Clay Jackson, Senior Vice President and Regional Agency Manager of Nashville-based BB&T Cooper, Love, Jackson, Thornton & Harwell, testified on behalf of The Council.
“The surplus lines provisions of Dodd-Frank made it clear that the only rules that would govern a multi-state placement of surplus lines products are the rules of the home state of the insured,” said Jackson. “All of us believed that the enactment of the NRRA provisions would have afforded the states to collectively devise an interstate compact to govern these transactions.”
Despite all of the different approaches taken by the states since the July 21 implementation date, The Council is hopeful that the intent of the law will ultimately be upheld and urged committee members to closely monitor the states’ implementation of the law. “This is simple and straightforward and all of the major stakeholders supported these provisions.”
Surplus lines insurance represents about a third of the commercial insurance marketplace, involving insurance risks that tend to be more sophisticated and are largely commercial. The surplus lines reform provisions were included in the Non-Admitted and Reinsurance Reform Act passed last year as part of the Dodd-Frank Wall Street Reform Act.
Jackson explained that states have long tried and failed to harmonize their laws governing interstate surplus lines transactions, especially the issue of premium tax allocation. “We’re confident that in the end, congressional intent will be upheld – a single standard for multi-state surplus lines transactions.”
On the issue of producer licensing, states adopted reforms and encouraged reciprocity on non-resident licensure as a result of the original National Association of Registered Agents and Brokers (NARAB) provisions of the Gramm-Leach-Bliley Act, but the reforms have not gone far enough. The creation of NARAB II would solve this problem, according to The Council.
“We work in a business that is increasingly interstate and international,” said Jackson. “There are still far too many state-by-state distinctions and bureaucratic requirements that add costs to consumers of insurance products without providing value or assuring the professionalism of those who sell insurance products.”
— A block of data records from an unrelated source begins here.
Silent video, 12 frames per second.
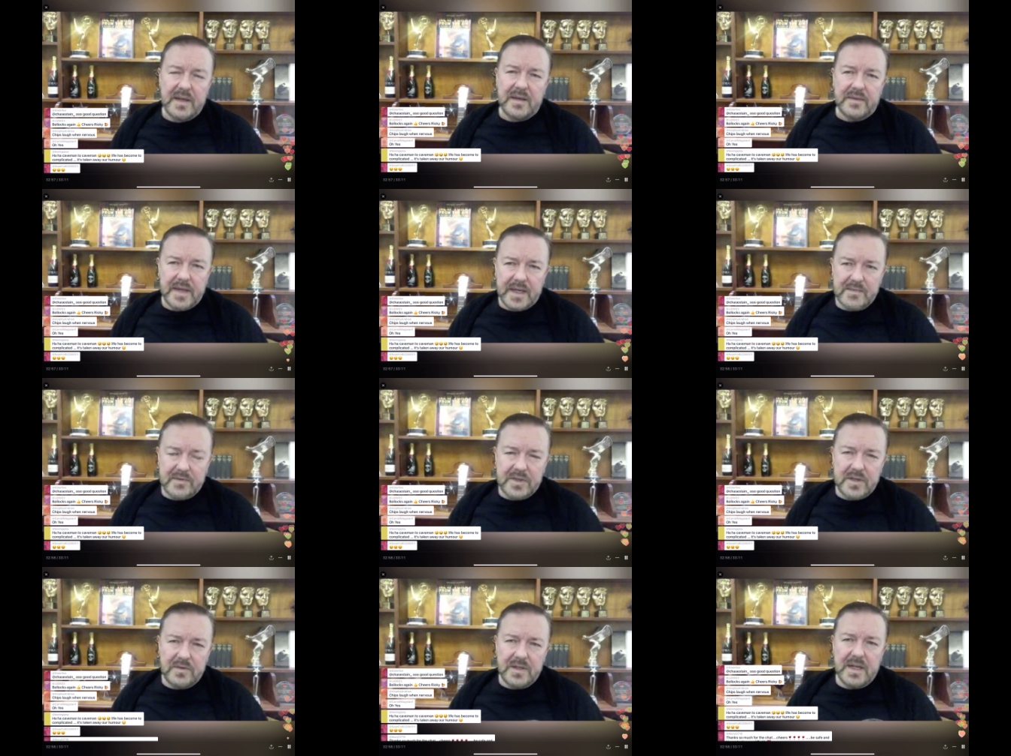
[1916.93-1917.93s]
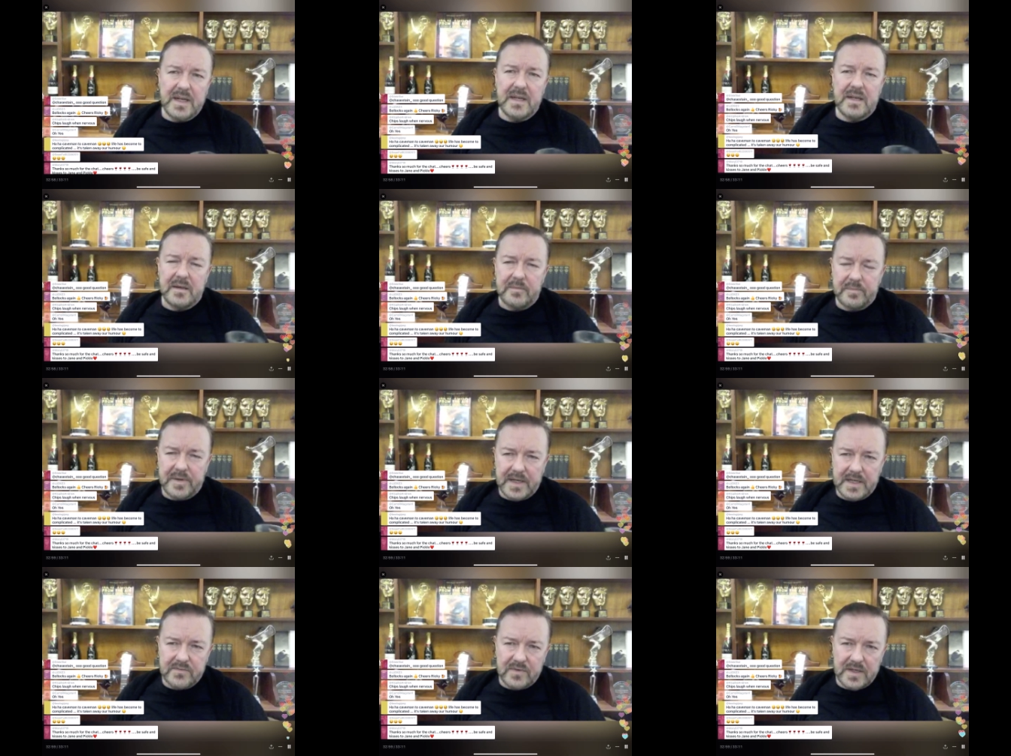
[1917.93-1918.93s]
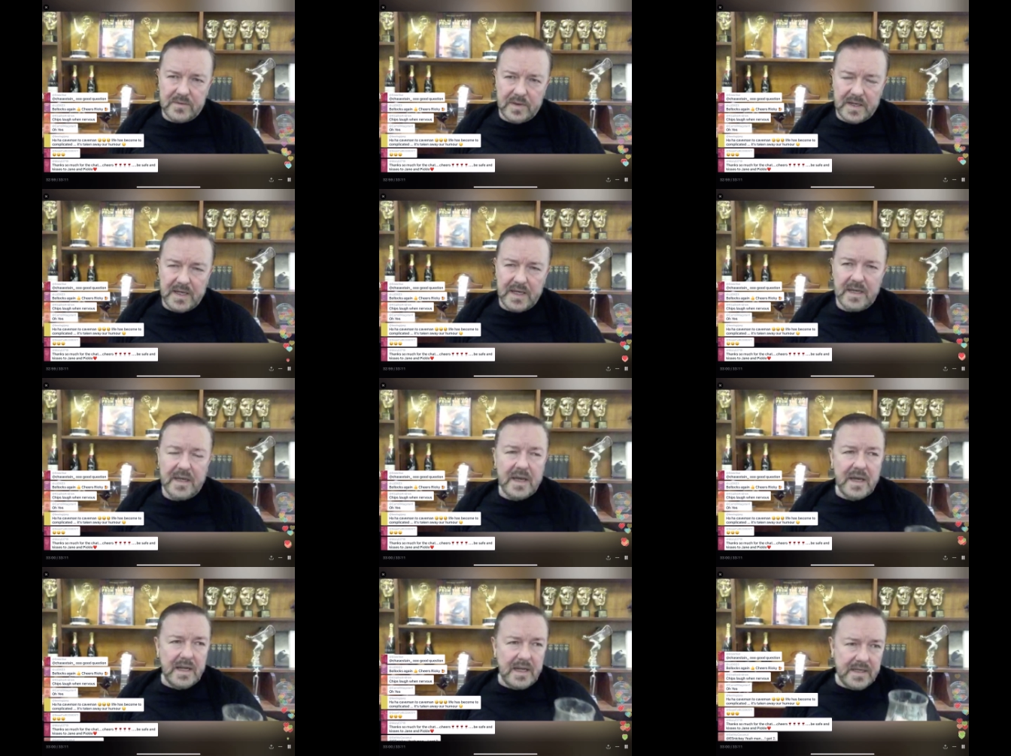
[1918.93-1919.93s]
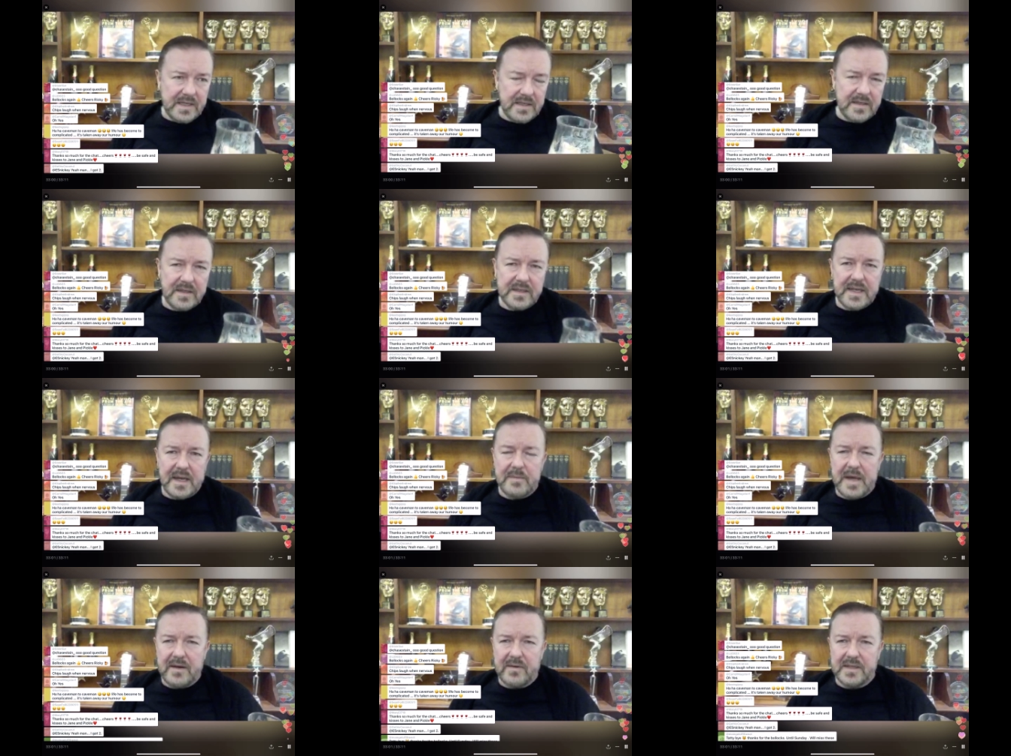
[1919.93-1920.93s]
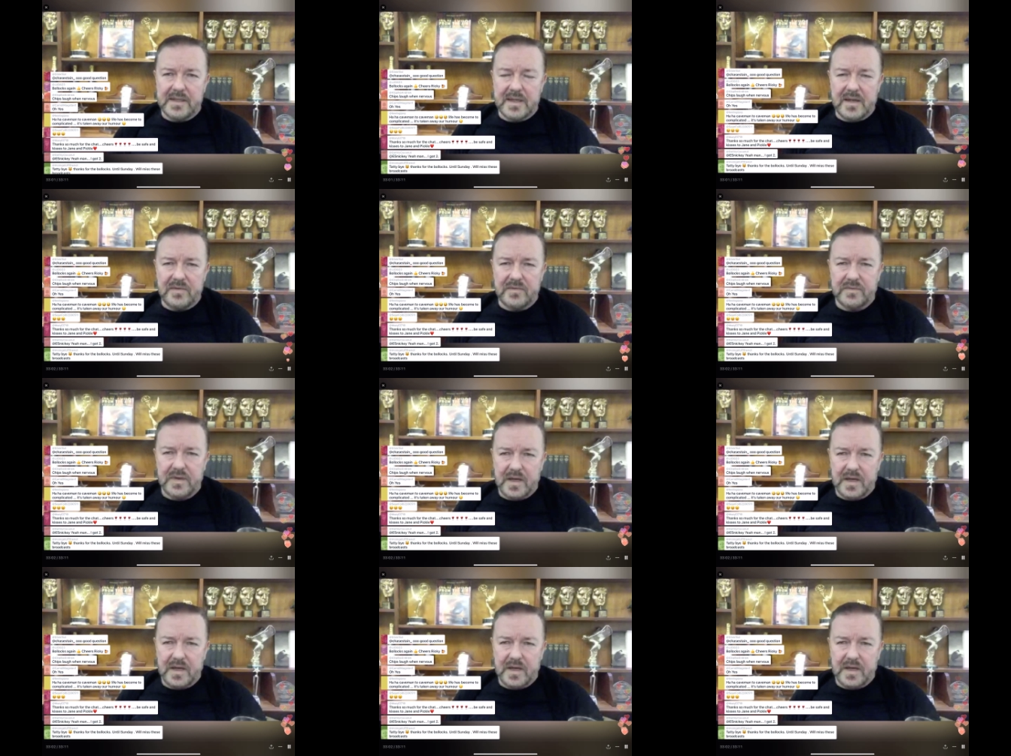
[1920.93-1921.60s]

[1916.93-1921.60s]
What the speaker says: Thanks for tuning in. Please retweet it. Listen to the Sam Harris stuff. I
Supported by the producer community, NARAB membership would be optional. Agents and brokers who desire a passport for interstate licensure would have to be licensed in their home states and then submit themselves to a higher standard for NARAB membership, which would afford them an opportunity to obtain non-resident licenses in other jurisdictions.
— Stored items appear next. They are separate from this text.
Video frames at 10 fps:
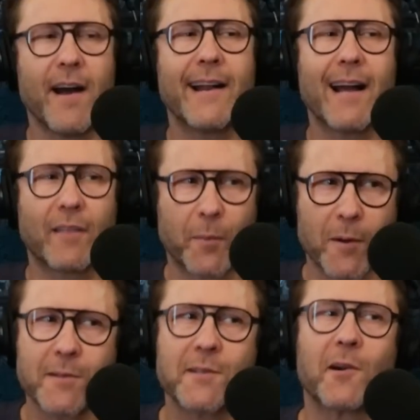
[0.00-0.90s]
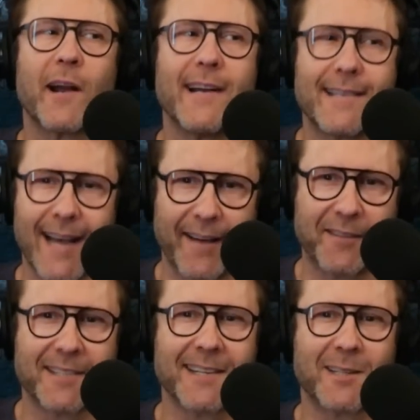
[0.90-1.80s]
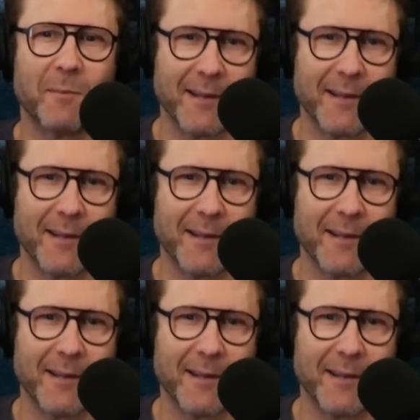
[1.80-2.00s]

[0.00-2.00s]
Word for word: know, find like out if things, the person's crazy after 6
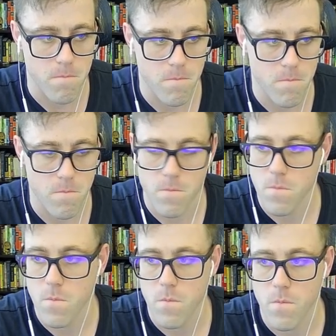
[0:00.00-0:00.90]

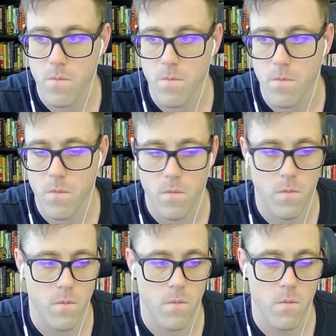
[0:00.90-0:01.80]

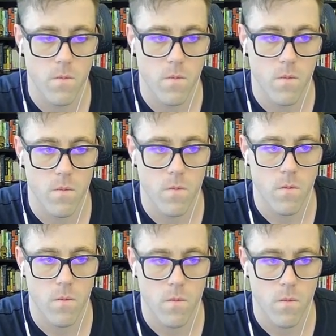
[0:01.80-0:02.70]

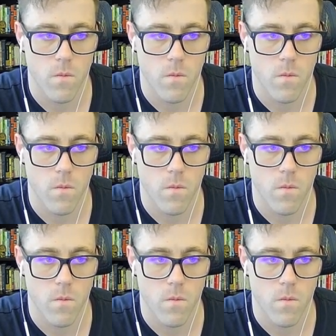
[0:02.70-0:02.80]
Nobody speaks.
The NARAB II legislation has been put forth on a bipartisan basis and has twice passed the House of Representatives. Jackson encouraged the committee to advance this legislation once again, and to help enact into law in this session of Congress. “This approach would assure strong standards of professionalism. The creation of an interstate, agent/broker licensing clearinghouse just makes common sense.”
Jackson also testified on behalf of the Independent Insurance Agents & Brokers of America (IIABA).